Stored data entries:

Content starts

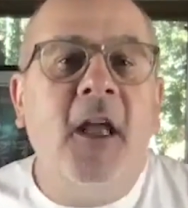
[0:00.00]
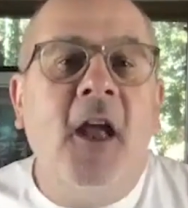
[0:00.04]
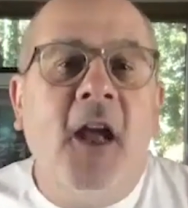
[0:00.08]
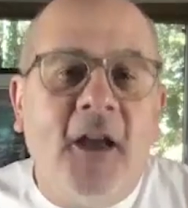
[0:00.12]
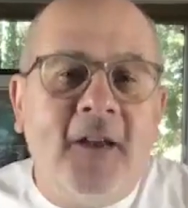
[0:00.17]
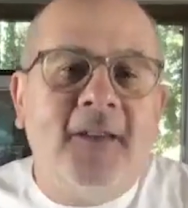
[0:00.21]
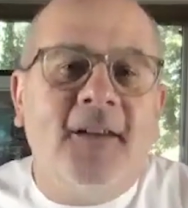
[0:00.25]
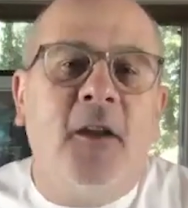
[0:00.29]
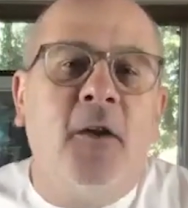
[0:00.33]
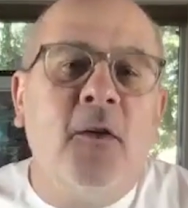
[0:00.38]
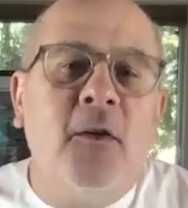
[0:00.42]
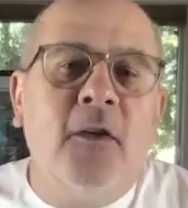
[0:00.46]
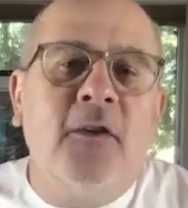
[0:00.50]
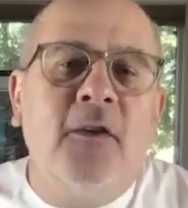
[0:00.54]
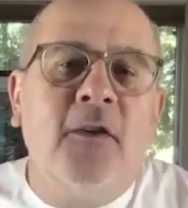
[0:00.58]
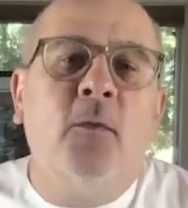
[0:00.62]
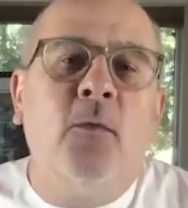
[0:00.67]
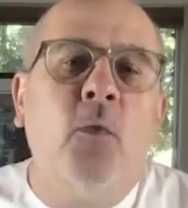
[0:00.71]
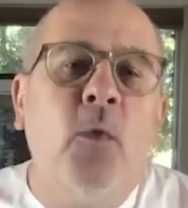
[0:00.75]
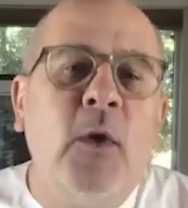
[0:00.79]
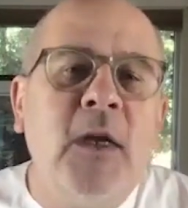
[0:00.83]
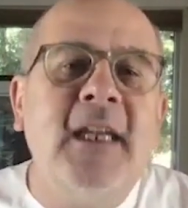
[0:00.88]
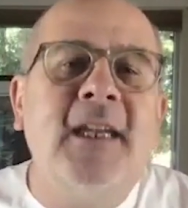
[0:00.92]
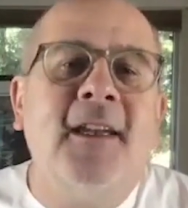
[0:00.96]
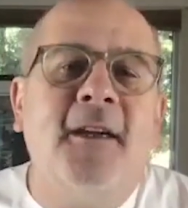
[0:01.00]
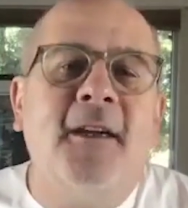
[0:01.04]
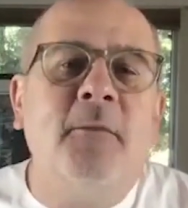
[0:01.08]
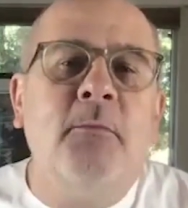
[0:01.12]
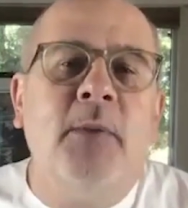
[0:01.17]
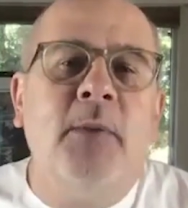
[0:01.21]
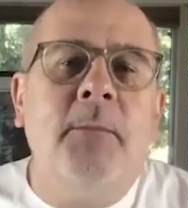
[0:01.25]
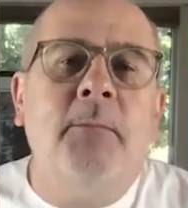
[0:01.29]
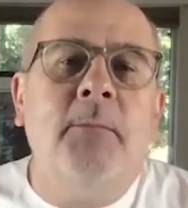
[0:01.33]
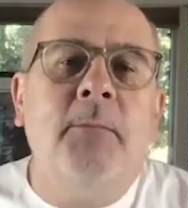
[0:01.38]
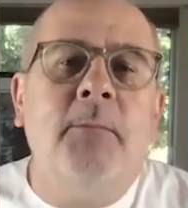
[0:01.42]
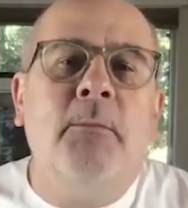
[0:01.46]
as long as we can
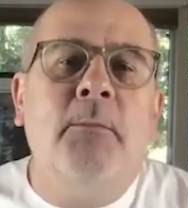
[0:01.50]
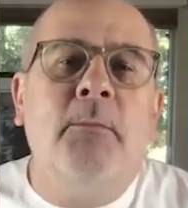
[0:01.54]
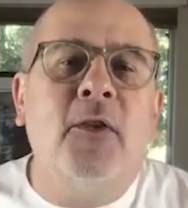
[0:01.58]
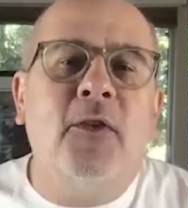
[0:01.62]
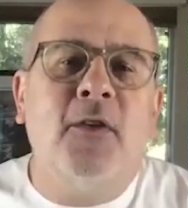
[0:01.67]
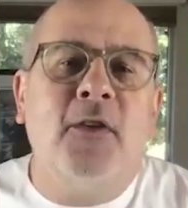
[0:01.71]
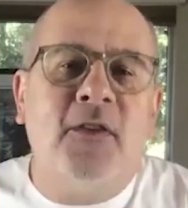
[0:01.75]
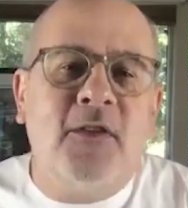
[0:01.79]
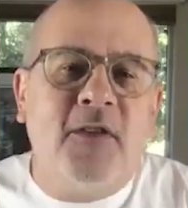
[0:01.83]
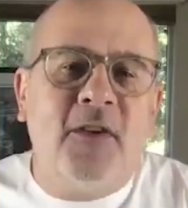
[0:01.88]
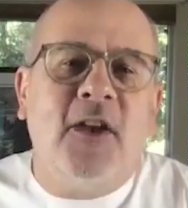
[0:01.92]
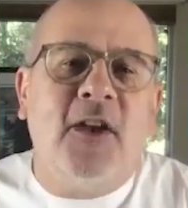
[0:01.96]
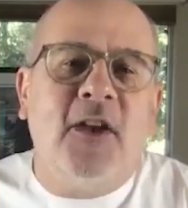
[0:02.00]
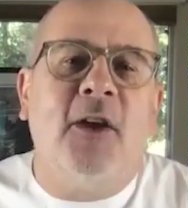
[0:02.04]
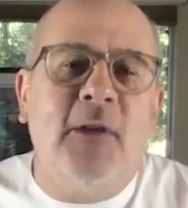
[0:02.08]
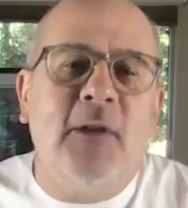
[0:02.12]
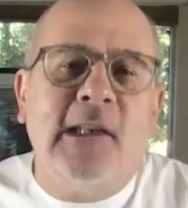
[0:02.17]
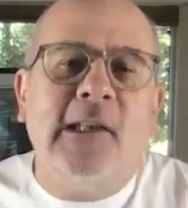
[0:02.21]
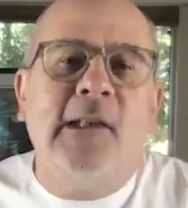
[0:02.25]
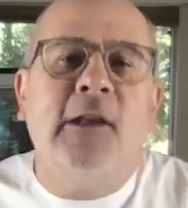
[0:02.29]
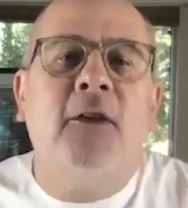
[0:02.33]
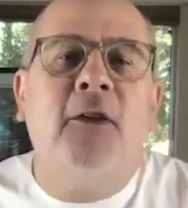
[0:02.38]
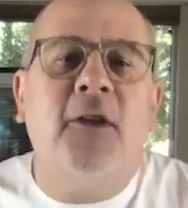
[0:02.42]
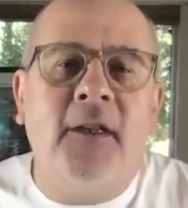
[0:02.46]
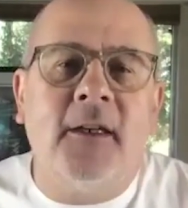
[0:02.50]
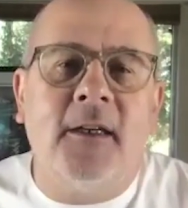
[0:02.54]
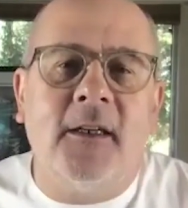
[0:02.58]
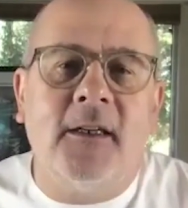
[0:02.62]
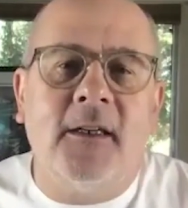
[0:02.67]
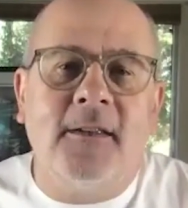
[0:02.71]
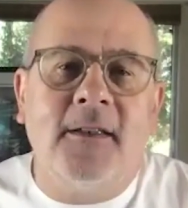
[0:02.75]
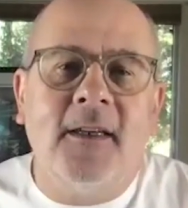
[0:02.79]
be bothered to go and look at it.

Content ends

**Task details**
No picture belongs in the answer; the rest of the records must be repeated exactly.

**Response area**
[0:00.00]
[0:00.04]
[0:00.08]
[0:00.12]
[0:00.17]
[0:00.21]
[0:00.25]
[0:00.29]
[0:00.33]
[0:00.38]
[0:00.42]
[0:00.46]
[0:00.50]
[0:00.54]
[0:00.58]
[0:00.62]
[0:00.67]
[0:00.71]
[0:00.75]
[0:00.79]
[0:00.83]
[0:00.88]
[0:00.92]
[0:00.96]
[0:01.00]
[0:01.04]
[0:01.08]
[0:01.12]
[0:01.17]
[0:01.21]
[0:01.25]
[0:01.29]
[0:01.33]
[0:01.38]
[0:01.42]
[0:01.46]
as long as we can
[0:01.50]
[0:01.54]
[0:01.58]
[0:01.62]
[0:01.67]
[0:01.71]
[0:01.75]
[0:01.79]
[0:01.83]
[0:01.88]
[0:01.92]
[0:01.96]
[0:02.00]
[0:02.04]
[0:02.08]
[0:02.12]
[0:02.17]
[0:02.21]
[0:02.25]
[0:02.29]
[0:02.33]
[0:02.38]
[0:02.42]
[0:02.46]
[0:02.50]
[0:02.54]
[0:02.58]
[0:02.62]
[0:02.67]
[0:02.71]
[0:02.75]
[0:02.79]
be bothered to go and look at it.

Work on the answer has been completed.